Task to carry out: Transcribe the entries exactly as they stand below, passing over any picture.

Data records:
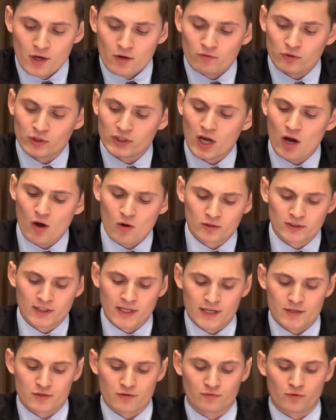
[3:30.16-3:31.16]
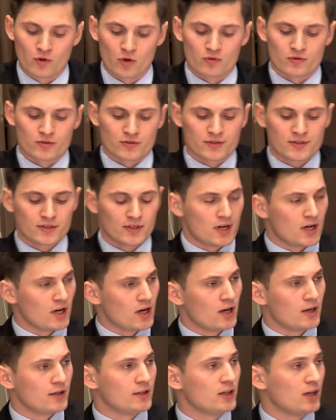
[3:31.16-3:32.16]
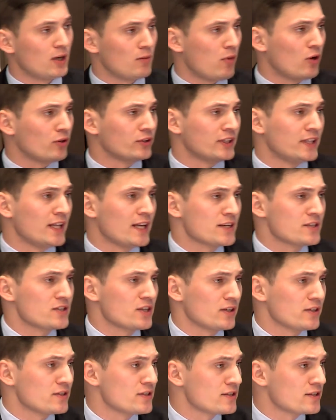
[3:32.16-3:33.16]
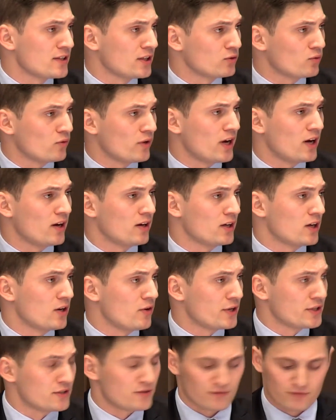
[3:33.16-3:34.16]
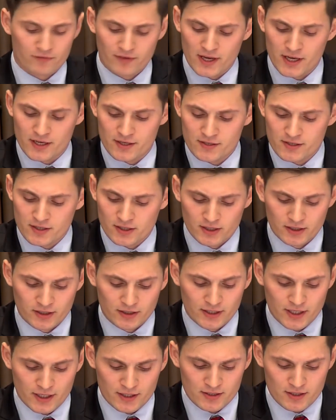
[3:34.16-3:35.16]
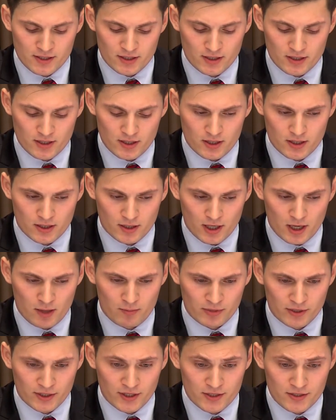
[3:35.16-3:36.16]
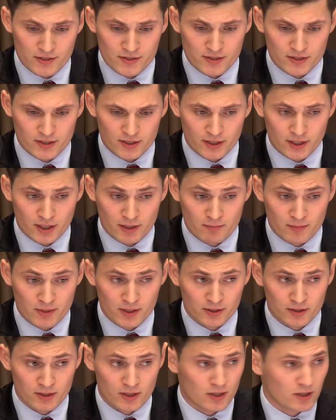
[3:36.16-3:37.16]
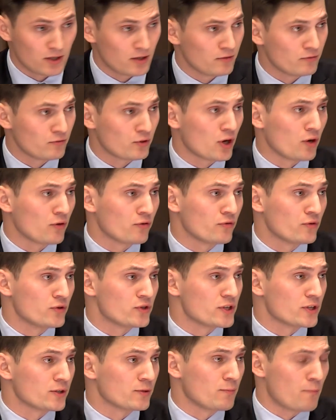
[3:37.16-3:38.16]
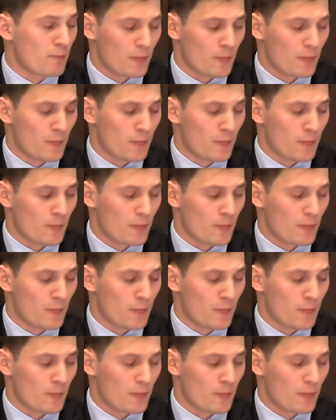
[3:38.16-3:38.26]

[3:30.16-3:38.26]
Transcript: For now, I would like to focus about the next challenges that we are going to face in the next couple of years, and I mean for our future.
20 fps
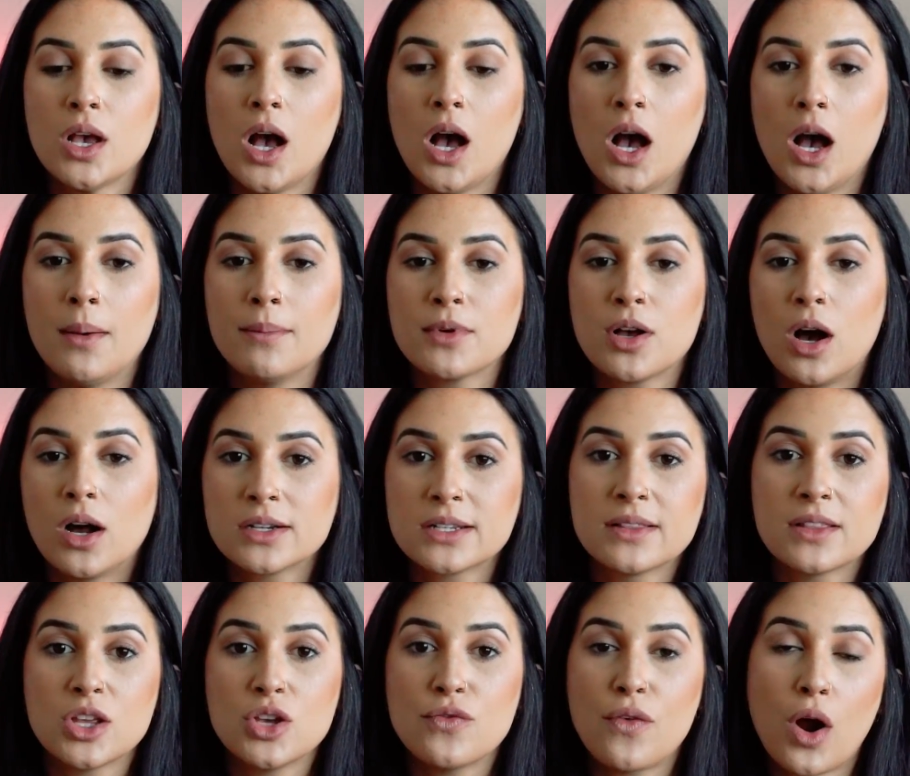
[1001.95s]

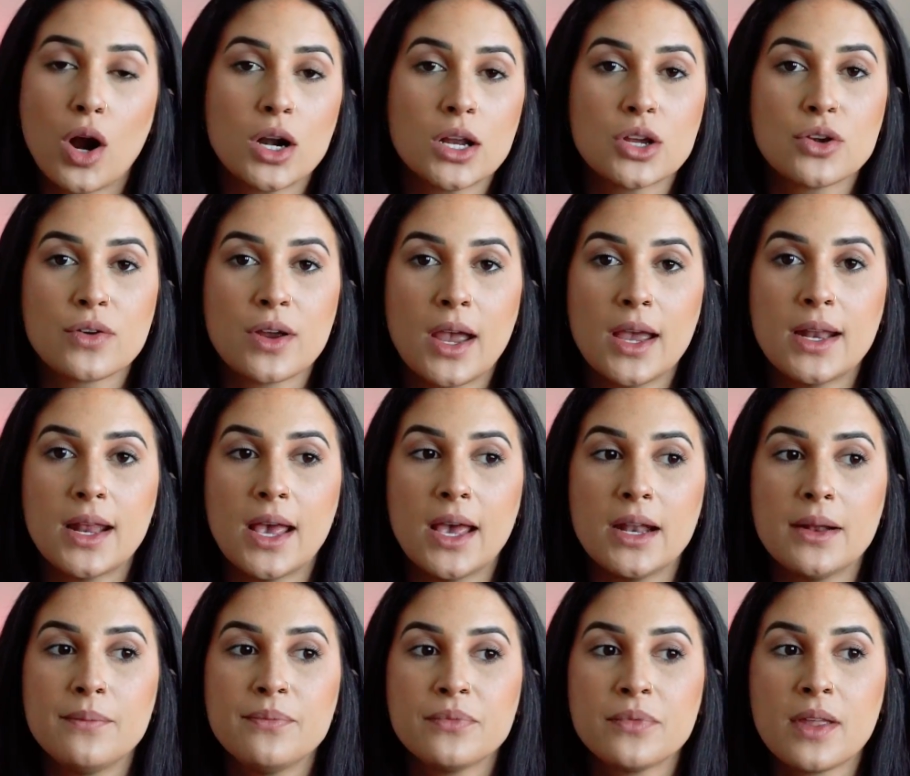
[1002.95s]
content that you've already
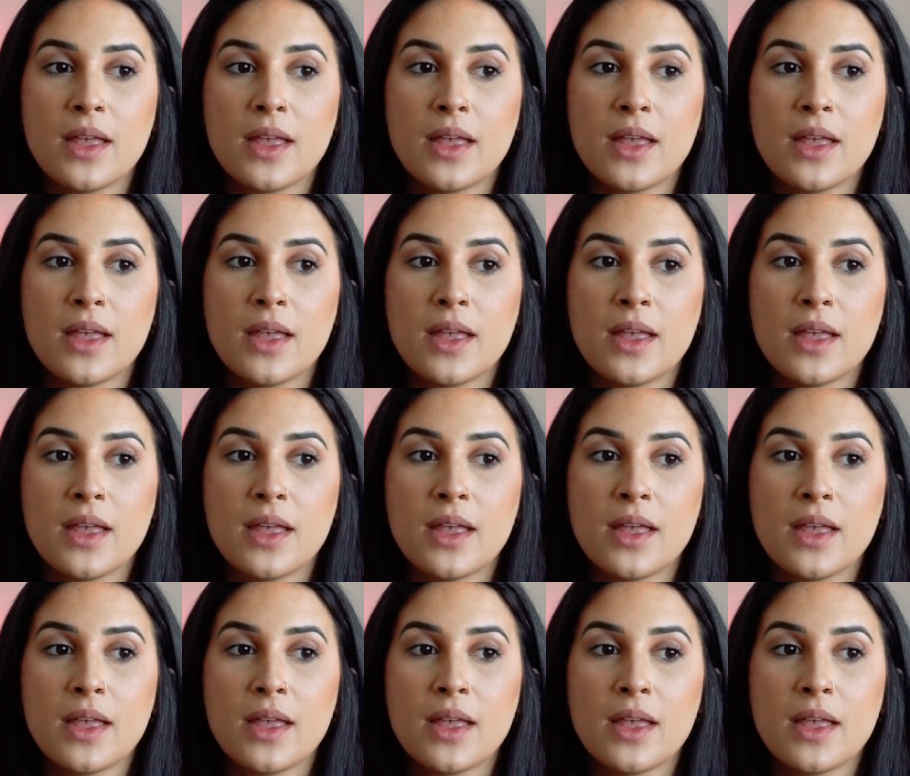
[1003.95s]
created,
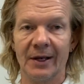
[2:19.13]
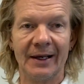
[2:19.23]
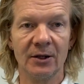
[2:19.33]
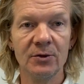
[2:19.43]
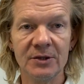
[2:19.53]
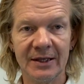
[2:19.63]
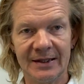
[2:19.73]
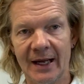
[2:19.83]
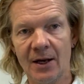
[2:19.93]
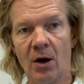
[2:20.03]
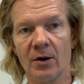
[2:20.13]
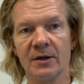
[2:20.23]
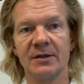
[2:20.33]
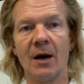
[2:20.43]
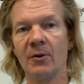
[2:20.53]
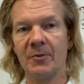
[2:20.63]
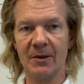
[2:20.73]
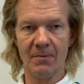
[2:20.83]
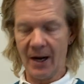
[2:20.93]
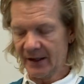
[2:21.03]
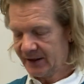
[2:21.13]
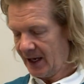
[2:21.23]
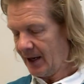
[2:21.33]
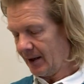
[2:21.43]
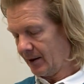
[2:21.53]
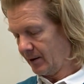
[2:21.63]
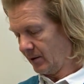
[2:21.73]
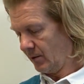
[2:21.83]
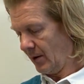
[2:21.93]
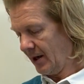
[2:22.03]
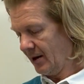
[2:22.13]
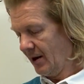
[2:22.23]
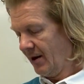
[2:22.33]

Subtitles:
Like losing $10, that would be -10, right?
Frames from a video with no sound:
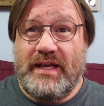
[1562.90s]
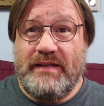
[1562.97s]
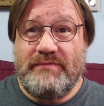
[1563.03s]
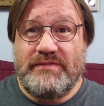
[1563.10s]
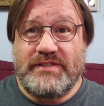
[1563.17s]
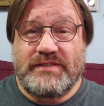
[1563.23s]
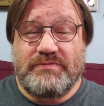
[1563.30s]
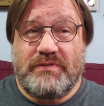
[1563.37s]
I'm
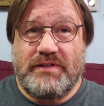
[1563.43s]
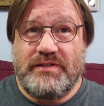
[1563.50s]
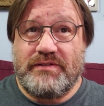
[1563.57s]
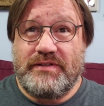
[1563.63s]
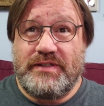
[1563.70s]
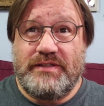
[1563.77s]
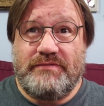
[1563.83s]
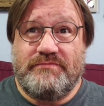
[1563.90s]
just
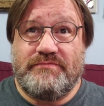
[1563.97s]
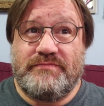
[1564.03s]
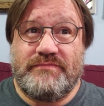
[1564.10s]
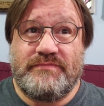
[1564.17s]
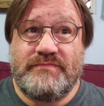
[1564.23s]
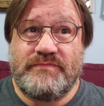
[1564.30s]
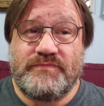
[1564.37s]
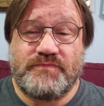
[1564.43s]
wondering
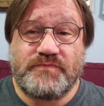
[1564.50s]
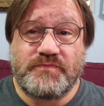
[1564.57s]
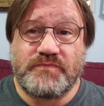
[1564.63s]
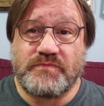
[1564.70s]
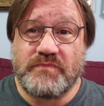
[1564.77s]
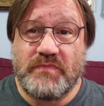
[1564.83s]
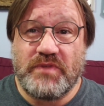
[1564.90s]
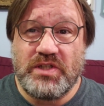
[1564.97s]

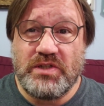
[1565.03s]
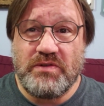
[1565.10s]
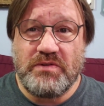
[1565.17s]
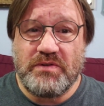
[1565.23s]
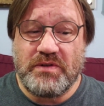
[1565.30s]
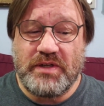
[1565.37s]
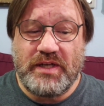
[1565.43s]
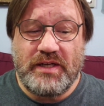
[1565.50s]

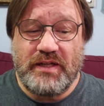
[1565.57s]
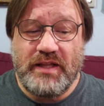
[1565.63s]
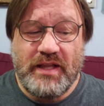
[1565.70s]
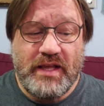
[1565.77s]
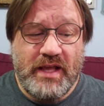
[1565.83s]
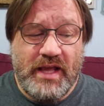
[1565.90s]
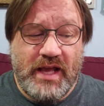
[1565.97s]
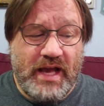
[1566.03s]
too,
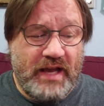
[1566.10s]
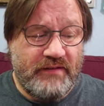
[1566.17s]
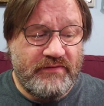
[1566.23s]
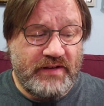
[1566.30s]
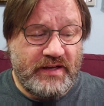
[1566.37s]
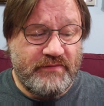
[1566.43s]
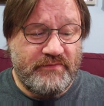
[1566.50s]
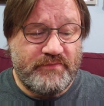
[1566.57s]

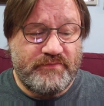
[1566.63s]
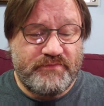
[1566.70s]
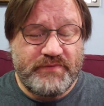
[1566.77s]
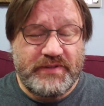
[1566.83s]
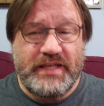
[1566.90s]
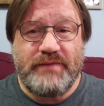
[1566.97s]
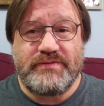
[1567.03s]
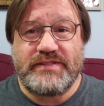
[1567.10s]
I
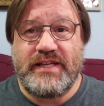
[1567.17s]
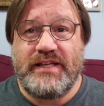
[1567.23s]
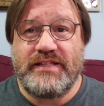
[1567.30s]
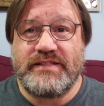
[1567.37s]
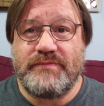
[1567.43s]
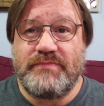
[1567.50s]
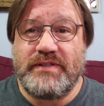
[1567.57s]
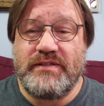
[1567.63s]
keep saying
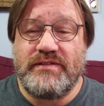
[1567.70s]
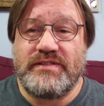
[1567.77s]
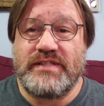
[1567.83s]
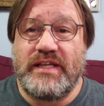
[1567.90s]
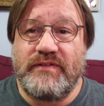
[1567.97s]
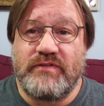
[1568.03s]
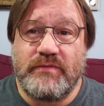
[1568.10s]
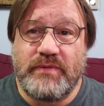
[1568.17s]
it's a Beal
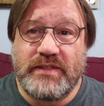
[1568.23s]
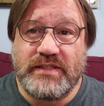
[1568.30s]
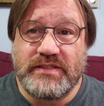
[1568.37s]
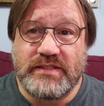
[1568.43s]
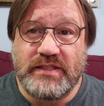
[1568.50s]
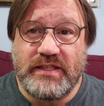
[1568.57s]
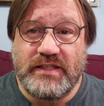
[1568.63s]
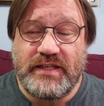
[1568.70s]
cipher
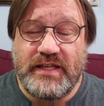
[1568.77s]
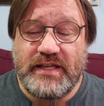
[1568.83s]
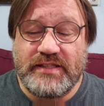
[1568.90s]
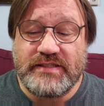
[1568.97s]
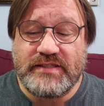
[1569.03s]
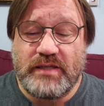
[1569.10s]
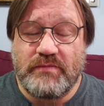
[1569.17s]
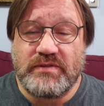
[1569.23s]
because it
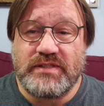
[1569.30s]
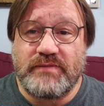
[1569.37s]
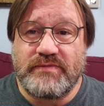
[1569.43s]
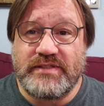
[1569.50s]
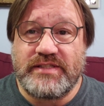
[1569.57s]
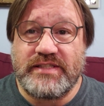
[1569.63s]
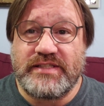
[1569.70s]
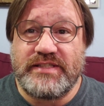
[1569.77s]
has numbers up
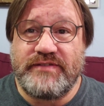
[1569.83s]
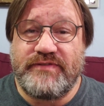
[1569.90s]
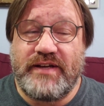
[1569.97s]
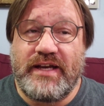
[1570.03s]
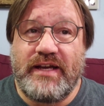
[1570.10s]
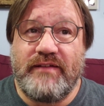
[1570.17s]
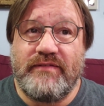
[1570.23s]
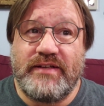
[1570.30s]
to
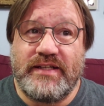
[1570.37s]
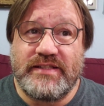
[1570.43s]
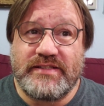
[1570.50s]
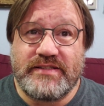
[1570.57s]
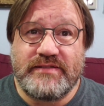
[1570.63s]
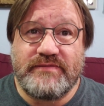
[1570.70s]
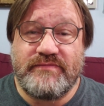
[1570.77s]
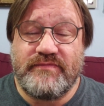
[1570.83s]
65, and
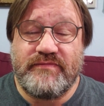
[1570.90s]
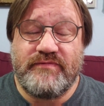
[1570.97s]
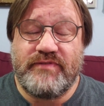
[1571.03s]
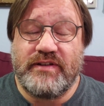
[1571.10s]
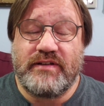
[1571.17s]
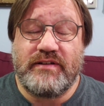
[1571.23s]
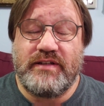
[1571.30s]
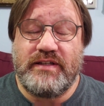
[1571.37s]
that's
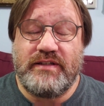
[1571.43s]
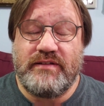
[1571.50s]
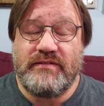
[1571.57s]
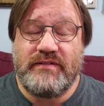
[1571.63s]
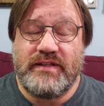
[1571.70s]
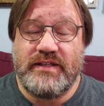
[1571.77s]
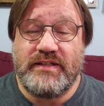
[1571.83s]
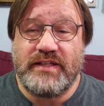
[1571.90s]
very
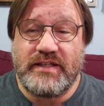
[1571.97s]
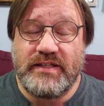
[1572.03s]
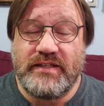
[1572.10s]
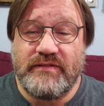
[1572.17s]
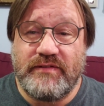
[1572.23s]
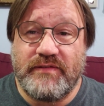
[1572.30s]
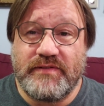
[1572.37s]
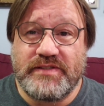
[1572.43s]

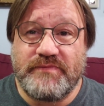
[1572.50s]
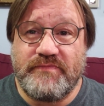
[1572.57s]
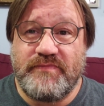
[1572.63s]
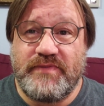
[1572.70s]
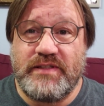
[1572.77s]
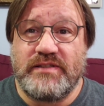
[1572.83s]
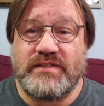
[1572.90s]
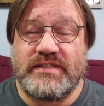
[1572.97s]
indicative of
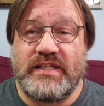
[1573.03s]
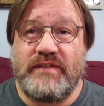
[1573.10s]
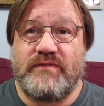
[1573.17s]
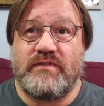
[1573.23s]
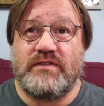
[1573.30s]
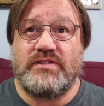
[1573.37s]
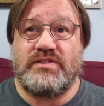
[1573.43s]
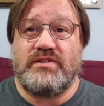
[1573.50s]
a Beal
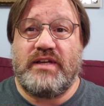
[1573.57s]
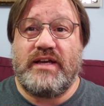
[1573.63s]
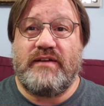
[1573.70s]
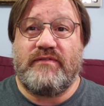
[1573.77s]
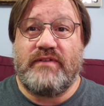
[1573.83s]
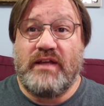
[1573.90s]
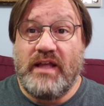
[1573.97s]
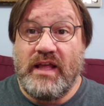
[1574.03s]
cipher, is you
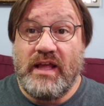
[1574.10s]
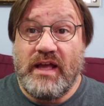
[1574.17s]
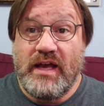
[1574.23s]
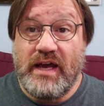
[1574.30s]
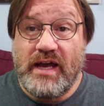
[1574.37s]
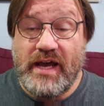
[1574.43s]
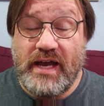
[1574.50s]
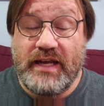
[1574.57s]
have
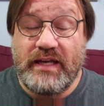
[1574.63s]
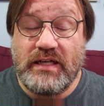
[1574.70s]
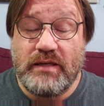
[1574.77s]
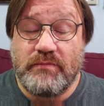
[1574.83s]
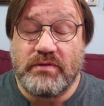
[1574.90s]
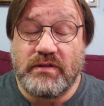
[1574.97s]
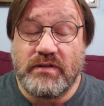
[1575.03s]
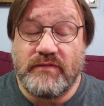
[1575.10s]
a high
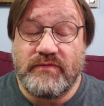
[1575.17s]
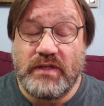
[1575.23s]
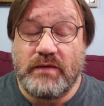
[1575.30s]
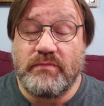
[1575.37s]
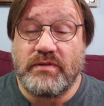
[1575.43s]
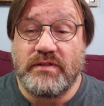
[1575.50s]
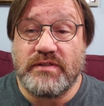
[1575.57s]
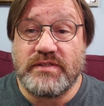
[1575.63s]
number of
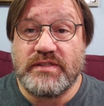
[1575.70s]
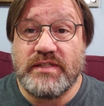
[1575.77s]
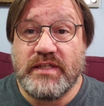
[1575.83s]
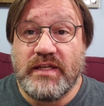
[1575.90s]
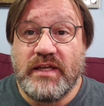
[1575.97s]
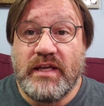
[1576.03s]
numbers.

Solution for this task:
[3:30.16-3:31.16]
[3:31.16-3:32.16]
[3:32.16-3:33.16]
[3:33.16-3:34.16]
[3:34.16-3:35.16]
[3:35.16-3:36.16]
[3:36.16-3:37.16]
[3:37.16-3:38.16]
[3:38.16-3:38.26]

[3:30.16-3:38.26]
Transcript: For now, I would like to focus about the next challenges that we are going to face in the next couple of years, and I mean for our future.
20 fps
[1001.95s]

[1002.95s]
content that you've already
[1003.95s]
created,
[2:19.13]
[2:19.23]
[2:19.33]
[2:19.43]
[2:19.53]
[2:19.63]
[2:19.73]
[2:19.83]
[2:19.93]
[2:20.03]
[2:20.13]
[2:20.23]
[2:20.33]
[2:20.43]
[2:20.53]
[2:20.63]
[2:20.73]
[2:20.83]
[2:20.93]
[2:21.03]
[2:21.13]
[2:21.23]
[2:21.33]
[2:21.43]
[2:21.53]
[2:21.63]
[2:21.73]
[2:21.83]
[2:21.93]
[2:22.03]
[2:22.13]
[2:22.23]
[2:22.33]

Subtitles:
Like losing $10, that would be -10, right?
Frames from a video with no sound:
[1562.90s]
[1562.97s]
[1563.03s]
[1563.10s]
[1563.17s]
[1563.23s]
[1563.30s]
[1563.37s]
I'm
[1563.43s]
[1563.50s]
[1563.57s]
[1563.63s]
[1563.70s]
[1563.77s]
[1563.83s]
[1563.90s]
just
[1563.97s]
[1564.03s]
[1564.10s]
[1564.17s]
[1564.23s]
[1564.30s]
[1564.37s]
[1564.43s]
wondering
[1564.50s]
[1564.57s]
[1564.63s]
[1564.70s]
[1564.77s]
[1564.83s]
[1564.90s]
[1564.97s]

[1565.03s]
[1565.10s]
[1565.17s]
[1565.23s]
[1565.30s]
[1565.37s]
[1565.43s]
[1565.50s]

[1565.57s]
[1565.63s]
[1565.70s]
[1565.77s]
[1565.83s]
[1565.90s]
[1565.97s]
[1566.03s]
too,
[1566.10s]
[1566.17s]
[1566.23s]
[1566.30s]
[1566.37s]
[1566.43s]
[1566.50s]
[1566.57s]

[1566.63s]
[1566.70s]
[1566.77s]
[1566.83s]
[1566.90s]
[1566.97s]
[1567.03s]
[1567.10s]
I
[1567.17s]
[1567.23s]
[1567.30s]
[1567.37s]
[1567.43s]
[1567.50s]
[1567.57s]
[1567.63s]
keep saying
[1567.70s]
[1567.77s]
[1567.83s]
[1567.90s]
[1567.97s]
[1568.03s]
[1568.10s]
[1568.17s]
it's a Beal
[1568.23s]
[1568.30s]
[1568.37s]
[1568.43s]
[1568.50s]
[1568.57s]
[1568.63s]
[1568.70s]
cipher
[1568.77s]
[1568.83s]
[1568.90s]
[1568.97s]
[1569.03s]
[1569.10s]
[1569.17s]
[1569.23s]
because it
[1569.30s]
[1569.37s]
[1569.43s]
[1569.50s]
[1569.57s]
[1569.63s]
[1569.70s]
[1569.77s]
has numbers up
[1569.83s]
[1569.90s]
[1569.97s]
[1570.03s]
[1570.10s]
[1570.17s]
[1570.23s]
[1570.30s]
to
[1570.37s]
[1570.43s]
[1570.50s]
[1570.57s]
[1570.63s]
[1570.70s]
[1570.77s]
[1570.83s]
65, and
[1570.90s]
[1570.97s]
[1571.03s]
[1571.10s]
[1571.17s]
[1571.23s]
[1571.30s]
[1571.37s]
that's
[1571.43s]
[1571.50s]
[1571.57s]
[1571.63s]
[1571.70s]
[1571.77s]
[1571.83s]
[1571.90s]
very
[1571.97s]
[1572.03s]
[1572.10s]
[1572.17s]
[1572.23s]
[1572.30s]
[1572.37s]
[1572.43s]

[1572.50s]
[1572.57s]
[1572.63s]
[1572.70s]
[1572.77s]
[1572.83s]
[1572.90s]
[1572.97s]
indicative of
[1573.03s]
[1573.10s]
[1573.17s]
[1573.23s]
[1573.30s]
[1573.37s]
[1573.43s]
[1573.50s]
a Beal
[1573.57s]
[1573.63s]
[1573.70s]
[1573.77s]
[1573.83s]
[1573.90s]
[1573.97s]
[1574.03s]
cipher, is you
[1574.10s]
[1574.17s]
[1574.23s]
[1574.30s]
[1574.37s]
[1574.43s]
[1574.50s]
[1574.57s]
have
[1574.63s]
[1574.70s]
[1574.77s]
[1574.83s]
[1574.90s]
[1574.97s]
[1575.03s]
[1575.10s]
a high
[1575.17s]
[1575.23s]
[1575.30s]
[1575.37s]
[1575.43s]
[1575.50s]
[1575.57s]
[1575.63s]
number of
[1575.70s]
[1575.77s]
[1575.83s]
[1575.90s]
[1575.97s]
[1576.03s]
numbers.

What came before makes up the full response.